Task description
A faithful copy is required. Print each line of the data exactly and omit the pictures.

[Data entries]

= Beginning of Section =

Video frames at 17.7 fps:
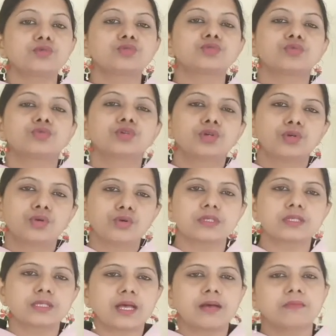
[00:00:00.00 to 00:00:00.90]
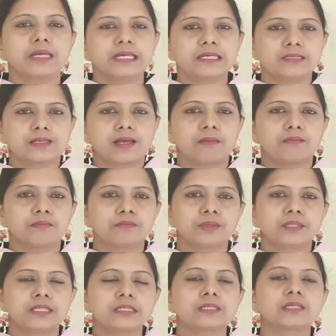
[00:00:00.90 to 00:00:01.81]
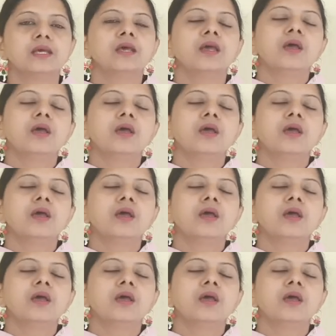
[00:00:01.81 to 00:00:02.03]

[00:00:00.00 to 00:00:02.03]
You should know some examples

= End of Section =

Output for this task
Video frames at 17.7 fps:
[00:00:00.00 to 00:00:00.90]
[00:00:00.90 to 00:00:01.81]
[00:00:01.81 to 00:00:02.03]

[00:00:00.00 to 00:00:02.03]
You should know some examples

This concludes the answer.